Task item: Retype the data exactly, skipping any picture in it.

Record set:
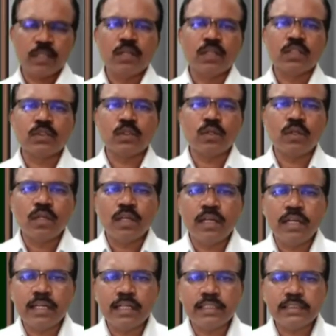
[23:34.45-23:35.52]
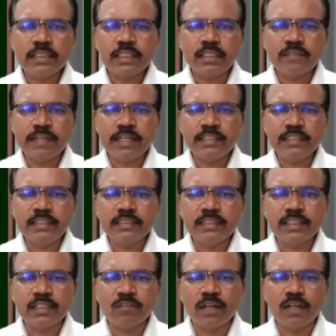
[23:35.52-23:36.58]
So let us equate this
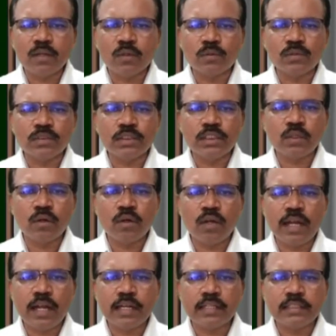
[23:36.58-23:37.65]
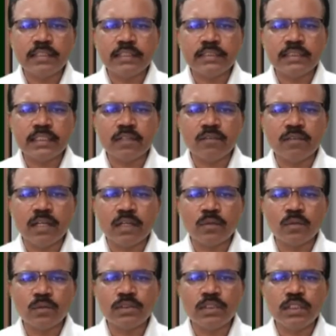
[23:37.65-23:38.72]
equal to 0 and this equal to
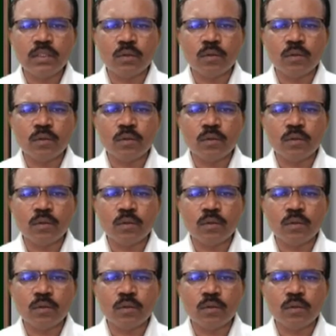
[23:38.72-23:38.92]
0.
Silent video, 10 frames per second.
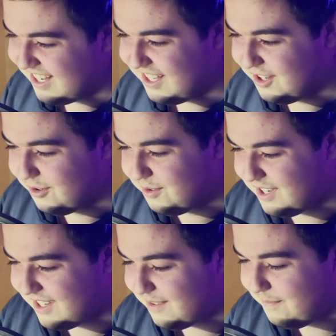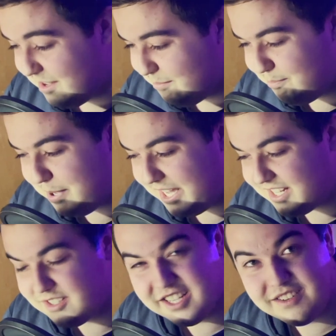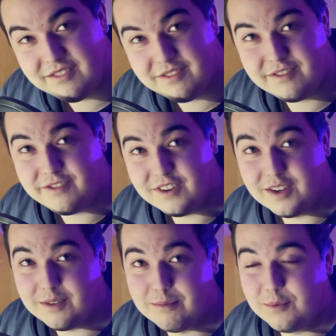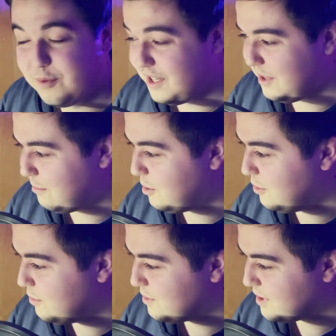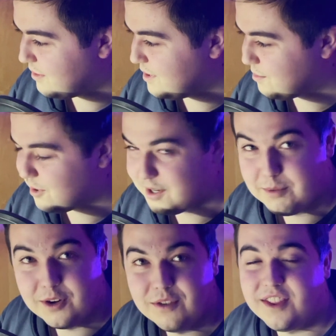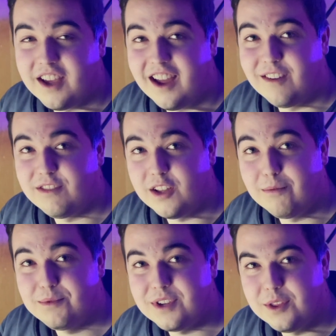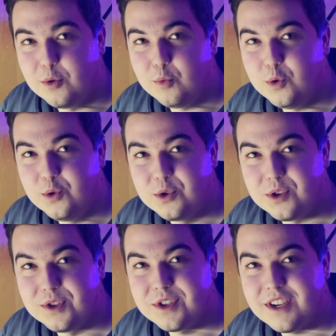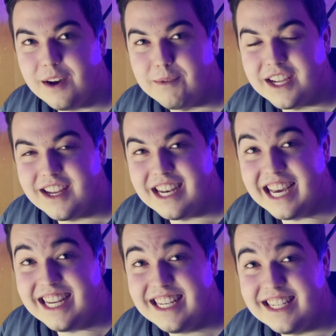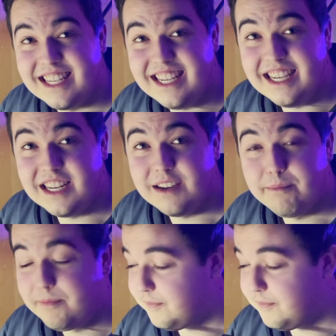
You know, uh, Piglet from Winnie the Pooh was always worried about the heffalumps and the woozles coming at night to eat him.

Problem solution:
[23:34.45-23:35.52]
[23:35.52-23:36.58]
So let us equate this
[23:36.58-23:37.65]
[23:37.65-23:38.72]
equal to 0 and this equal to
[23:38.72-23:38.92]
0.
Silent video, 10 frames per second.
You know, uh, Piglet from Winnie the Pooh was always worried about the heffalumps and the woozles coming at night to eat him.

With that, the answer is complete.